#### Task description:
Every picture should be left out, but the lines below must be repeated exactly.

#### Provided material:
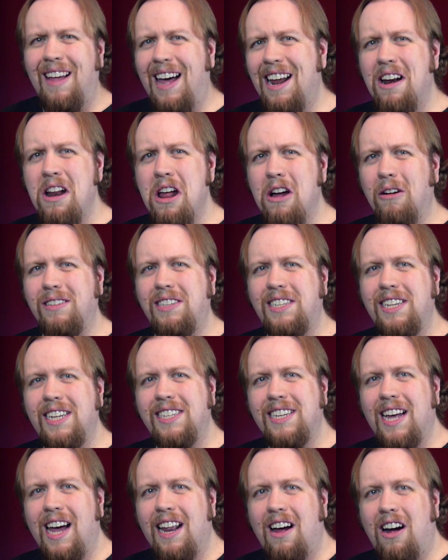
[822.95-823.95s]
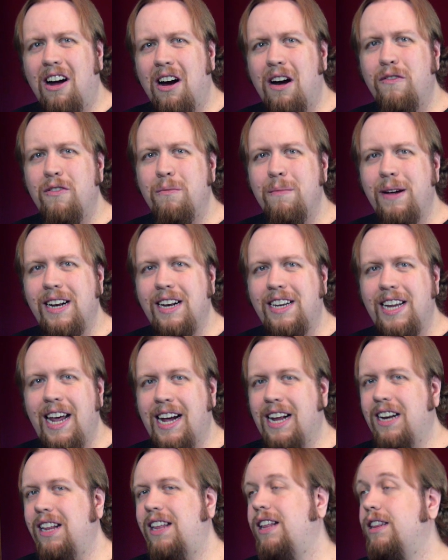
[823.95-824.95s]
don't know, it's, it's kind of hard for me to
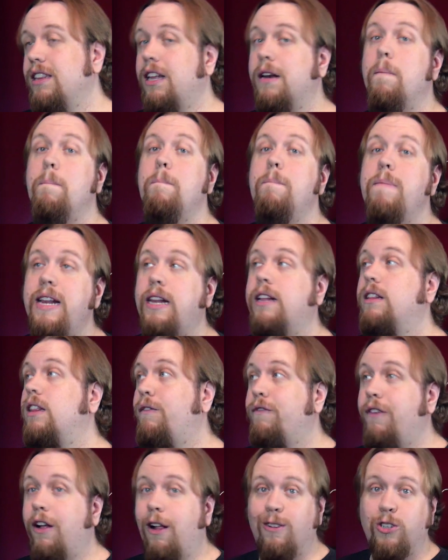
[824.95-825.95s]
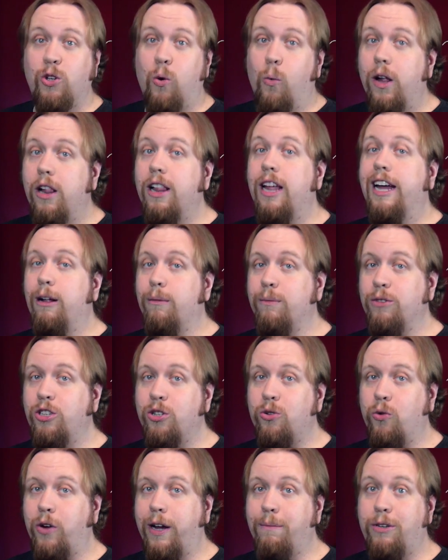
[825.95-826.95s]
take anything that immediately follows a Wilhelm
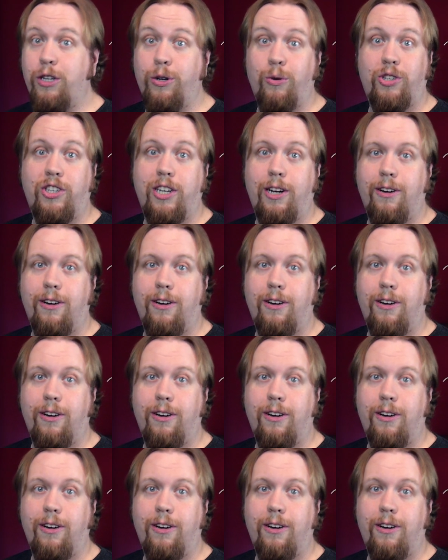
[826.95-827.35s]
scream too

#### Result for this task:
[822.95-823.95s]
[823.95-824.95s]
don't know, it's, it's kind of hard for me to
[824.95-825.95s]
[825.95-826.95s]
take anything that immediately follows a Wilhelm
[826.95-827.35s]
scream too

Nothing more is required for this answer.